> _What is expected_: What is needed is an exact repeat of the lines from the one holding "(27.67 s to 28.74 s)" through the final line of the data, with no pictures.

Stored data
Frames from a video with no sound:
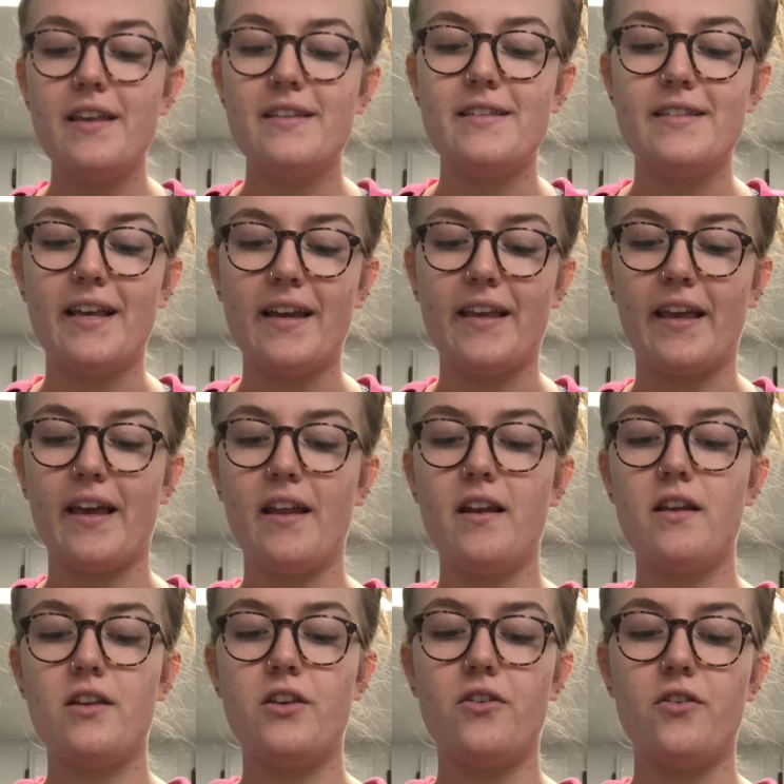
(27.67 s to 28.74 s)

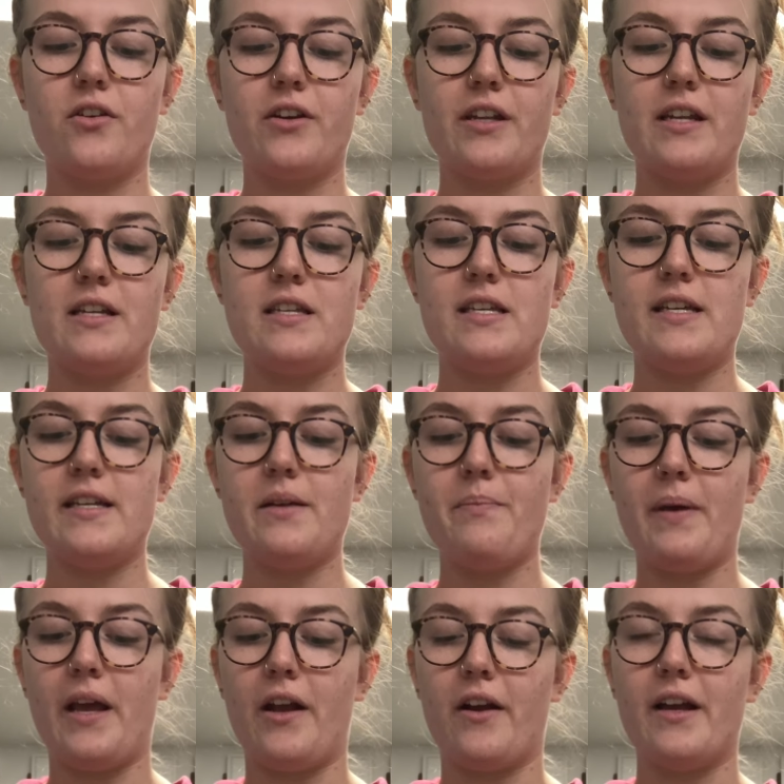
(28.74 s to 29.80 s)
Second, you're gonna need a
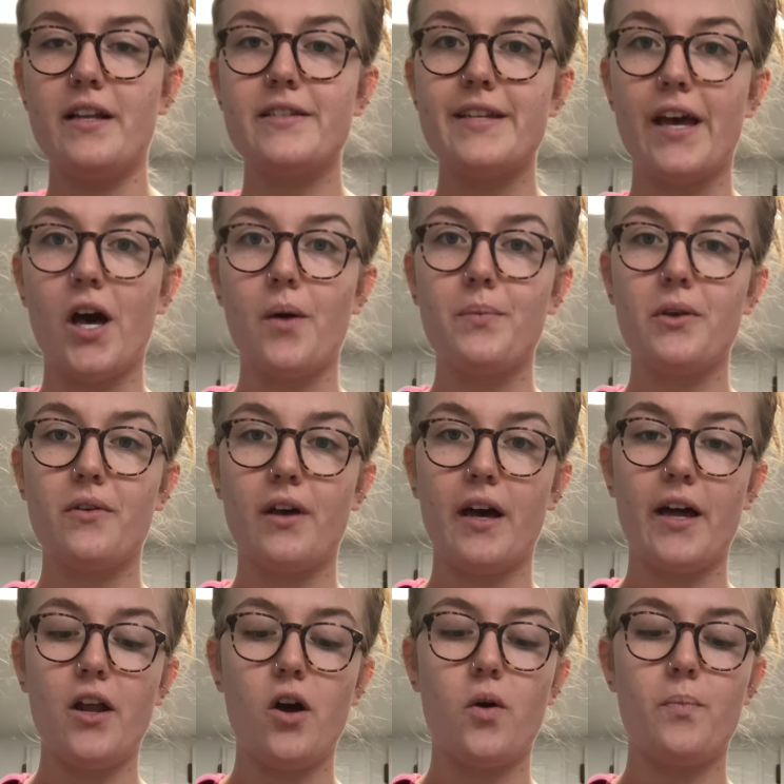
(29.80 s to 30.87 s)
parent to help you
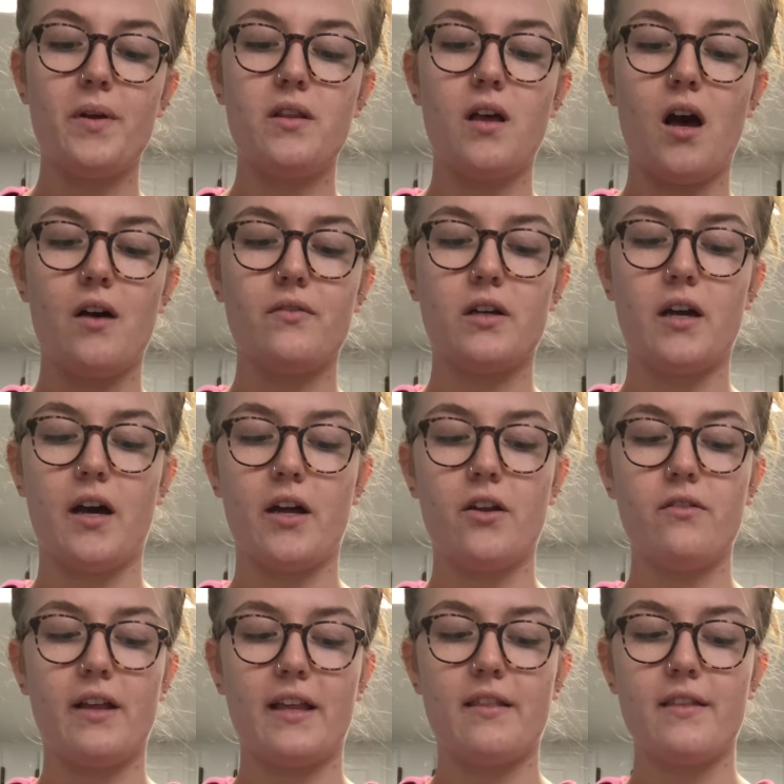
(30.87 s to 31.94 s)
cut open the
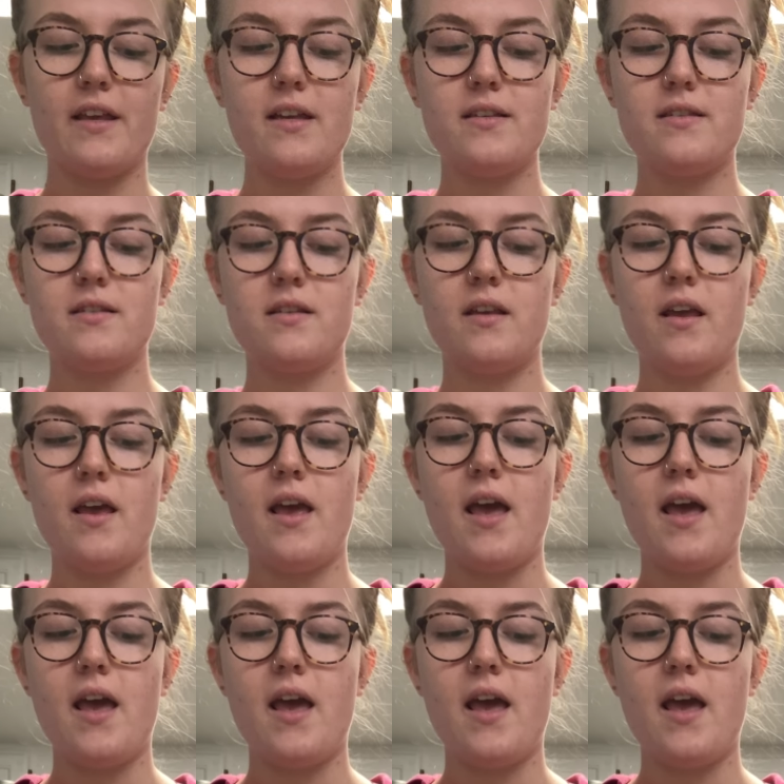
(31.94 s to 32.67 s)
avocado like this,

> _Output for this task_:
(27.67 s to 28.74 s)

(28.74 s to 29.80 s)
Second, you're gonna need a
(29.80 s to 30.87 s)
parent to help you
(30.87 s to 31.94 s)
cut open the
(31.94 s to 32.67 s)
avocado like this,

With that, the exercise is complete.